[Instructions for the task]: Please transcribe all of the entries exactly, leaving out any images.

START Input

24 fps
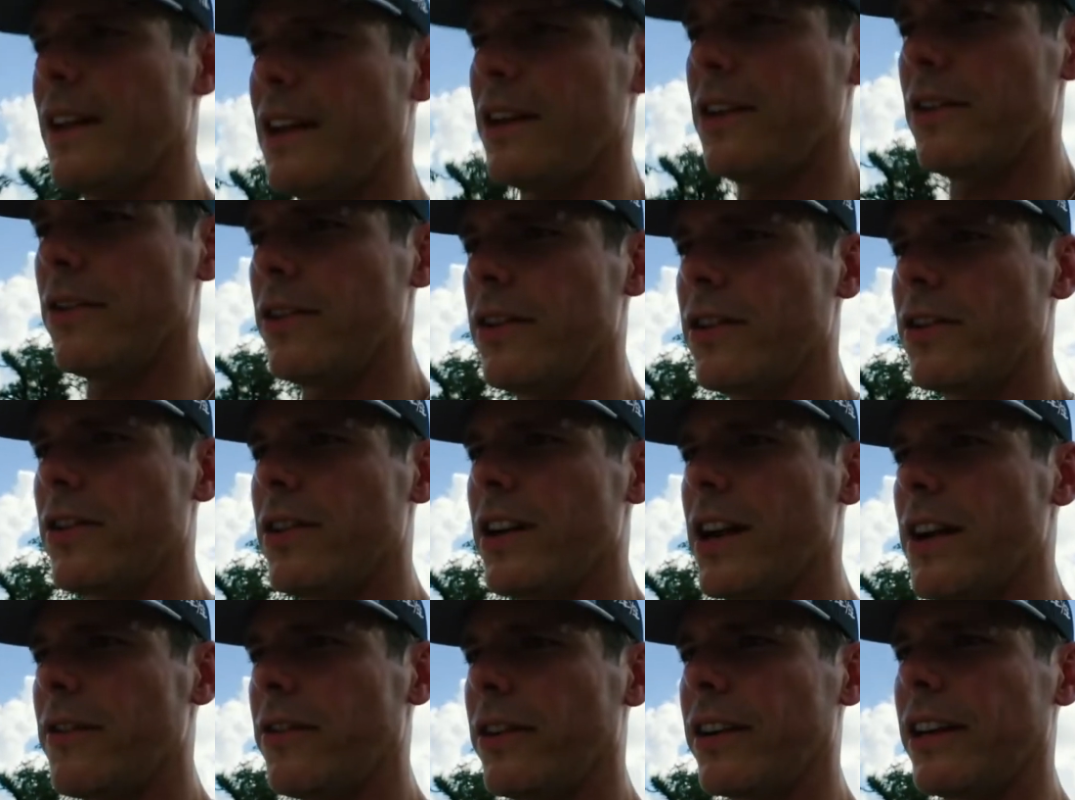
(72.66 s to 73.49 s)
and you're
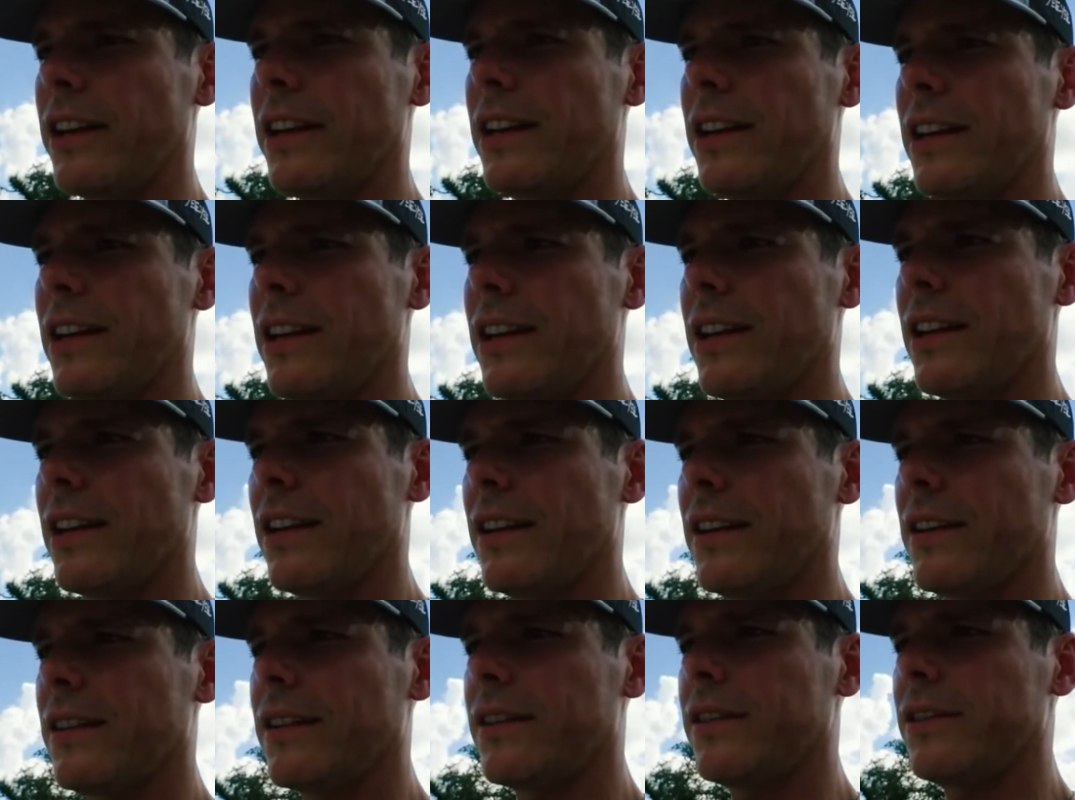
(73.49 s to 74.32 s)
just never gonna get
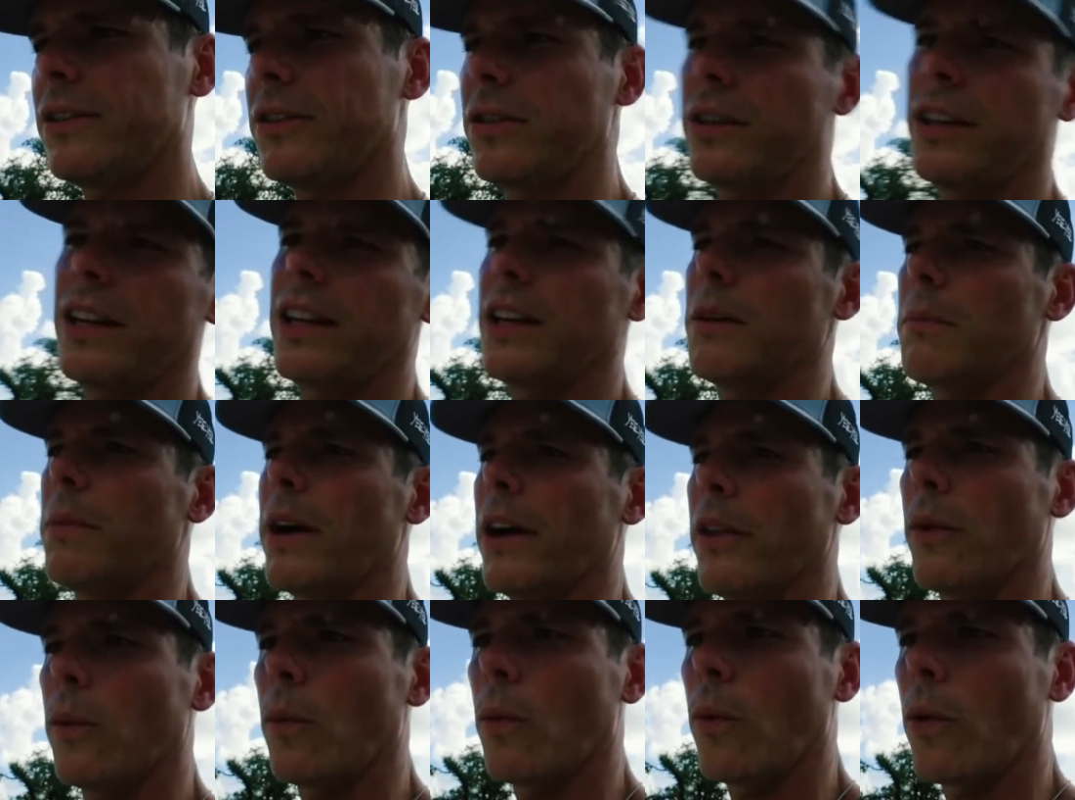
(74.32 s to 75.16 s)
hit. You'll get hit
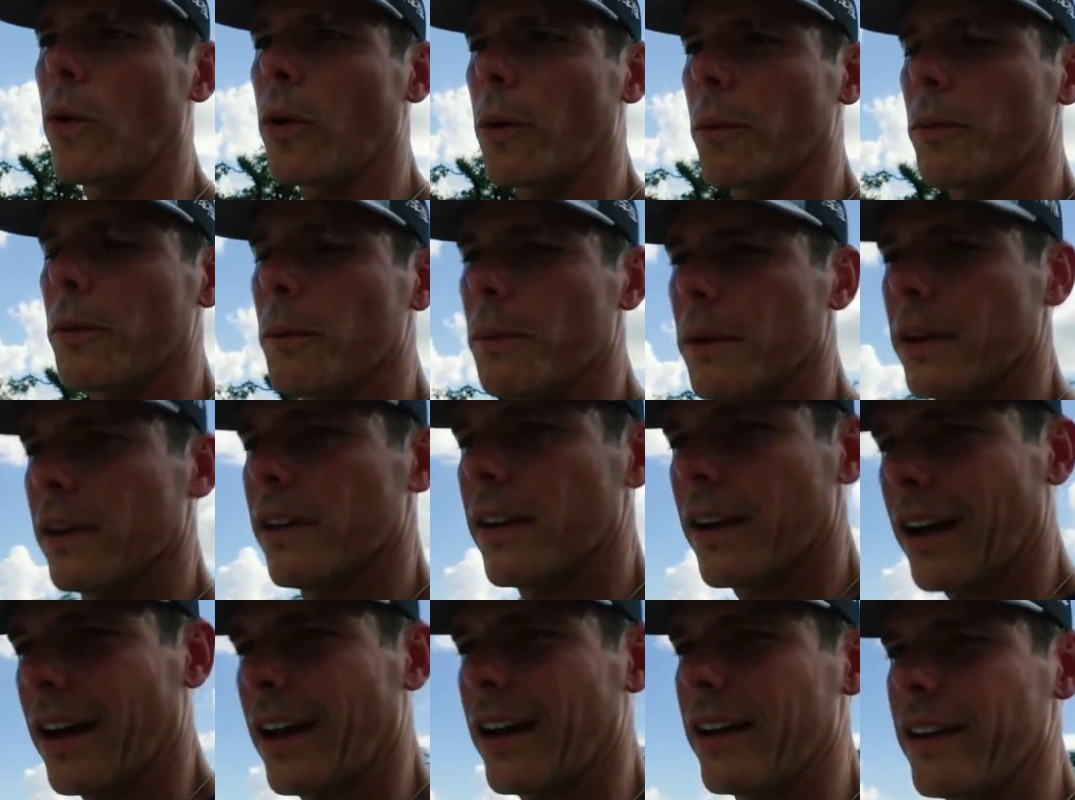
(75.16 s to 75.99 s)
by the warmth, but
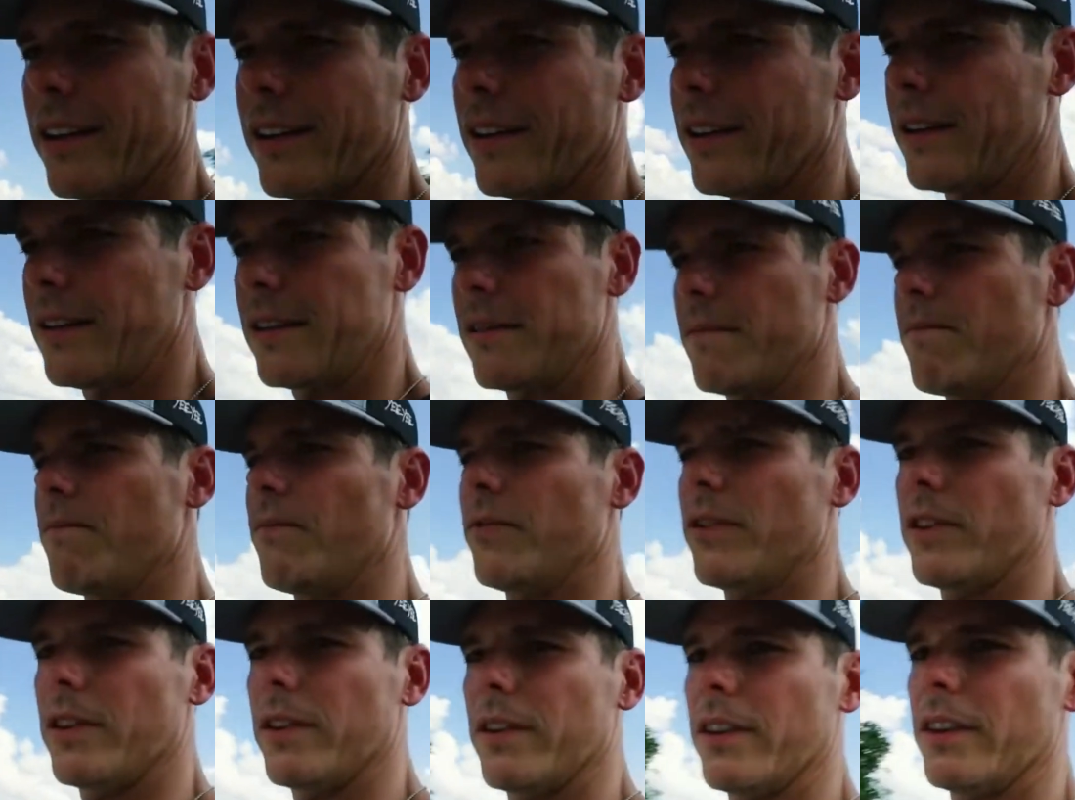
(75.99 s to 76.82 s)
you're not
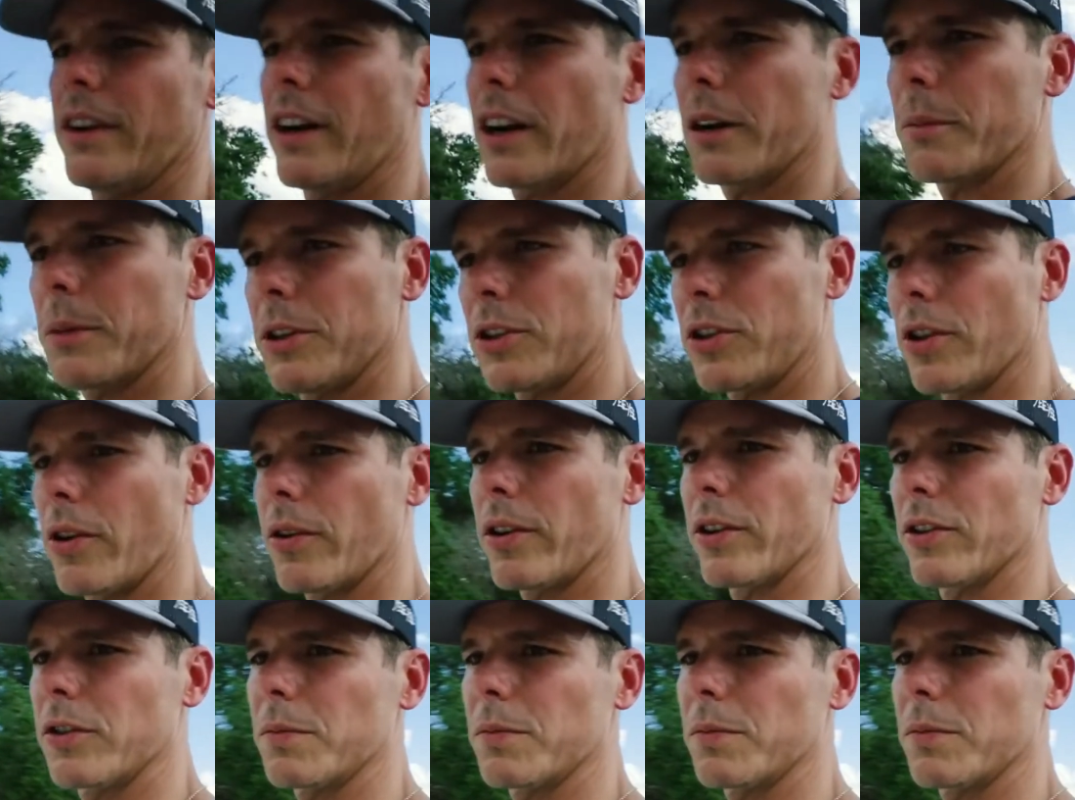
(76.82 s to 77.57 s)
gonna be choking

END Input

[Task answer]:
24 fps
(72.66 s to 73.49 s)
and you're
(73.49 s to 74.32 s)
just never gonna get
(74.32 s to 75.16 s)
hit. You'll get hit
(75.16 s to 75.99 s)
by the warmth, but
(75.99 s to 76.82 s)
you're not
(76.82 s to 77.57 s)
gonna be choking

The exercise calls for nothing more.